In one case, a Texas man with convictions for forgery and robbery sought loans from six lenders using shell companies with no employees and, in one application, the stolen identity of a wine-shop owner who died in April. He collected $1.6 million and spent hundreds of thousands of dollars on booze, nightclubs, a Rolex and a 2019 Lamborghini Urus, according to the complaint filed against him in federal court in Houston.
Other plots were more complex. In the largest criminal case so far, nine people in Florida and Ohio are accused of paying kickbacks to recruit participants in what was essentially an assembly line for fraud. At one house, investigators said, they found stacks of loan paperwork for more than 80 businesses, filled with forged documents and false claims about the size of the businesses’ payrolls. Banks rejected many of the applications, according to court documents, but at least 42 were successful, netting the defendants more than $17 million.

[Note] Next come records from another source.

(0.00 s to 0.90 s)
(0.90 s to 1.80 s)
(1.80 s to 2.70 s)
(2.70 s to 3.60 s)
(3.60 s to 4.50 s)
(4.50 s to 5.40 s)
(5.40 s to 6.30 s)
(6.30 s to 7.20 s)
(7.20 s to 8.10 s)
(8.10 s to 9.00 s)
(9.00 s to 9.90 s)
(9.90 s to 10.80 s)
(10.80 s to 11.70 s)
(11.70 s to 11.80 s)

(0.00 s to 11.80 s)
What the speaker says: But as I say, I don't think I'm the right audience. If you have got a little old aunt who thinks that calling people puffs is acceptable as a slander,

Lenders said the flurry of indictments were a sign that oversight was working. “The fact that a loan was funded and money was transferred did not necessarily end the scrutiny on that loan,” said David Patti, a spokesman for Customers Bank, which made $5 billion in loans for the program. “There are plenty of investigations going on with many lenders.
In addition to investigations of misused money, lawyers and lenders said, there will be investigations into companies taking loans they didn’t need — a murky area.

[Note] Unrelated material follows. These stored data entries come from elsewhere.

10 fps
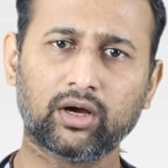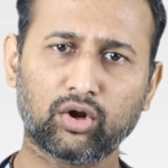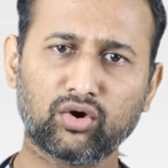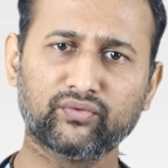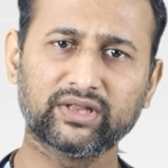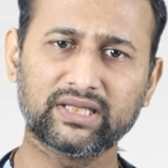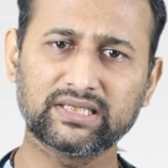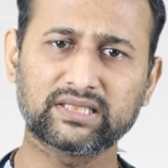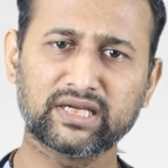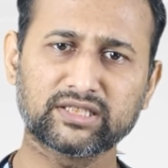Along with
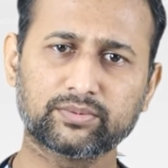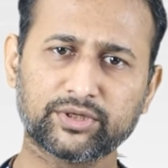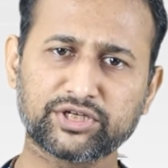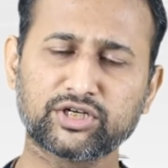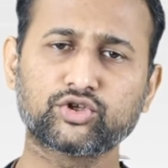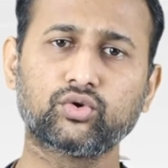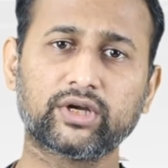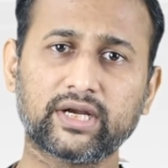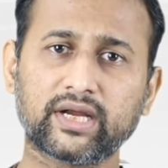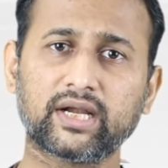these things, patient should
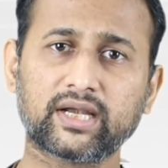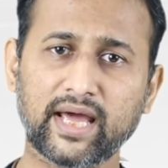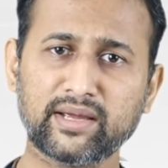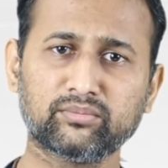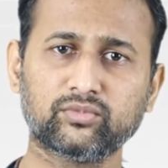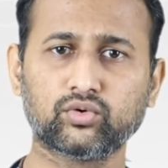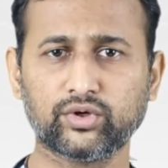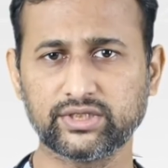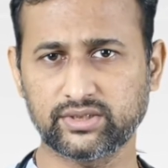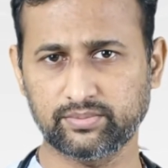dedicate time to
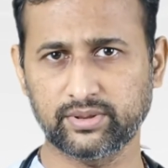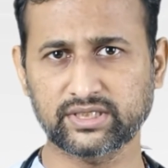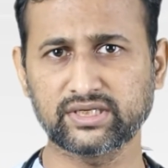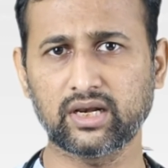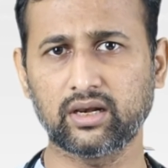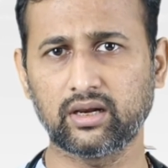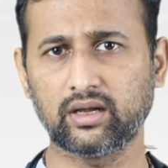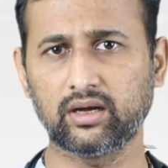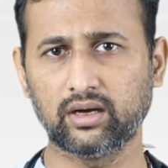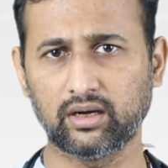his personal
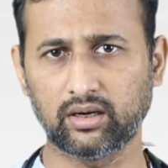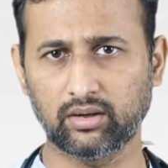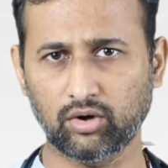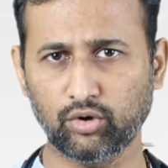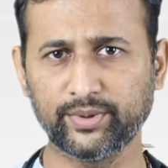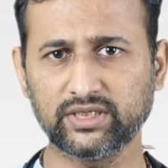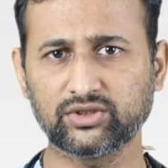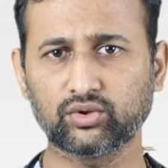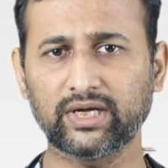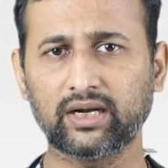hobbies,
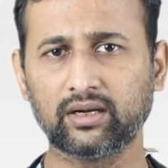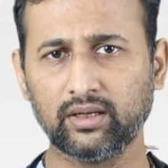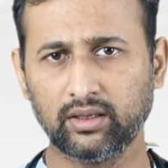so that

In its formal guidance, the Treasury Department said borrowers must be able to show that they could not get access to other loans or cash sources in a way that was “not significantly detrimental to the business.”
“It’s a really gray standard,” said Tyler Woods, a lawyer in Irvine, Calif., who has worked with corporate clients on their Paycheck Protection Program loans. He called that line “the big kicker that I think will get a lot of people out of jail.”
A Treasury spokeswoman said the Small Business Administration had 90 days to review forgiveness applications after they were submitted and would make sure that borrowers had complied with all of the program’s rules.
While all of the loans are subject to review, only those over $2 million will face a mandatory audit. Those are about 29,000 loans — a heavy demand to place on the already overwhelmed agency. The Small Business Administration did not respond to repeated requests about its audit plans.
Mr. Ware said his office, which operates independently from the Small Business Administration, was hiring additional data analysts, auditors and investigators as it braced for an extensive oversight effort.
“It’s going to take years,” Mr. Ware said of the government’s investigative work. “This will be taking up a lot of our time for the foreseeable future.”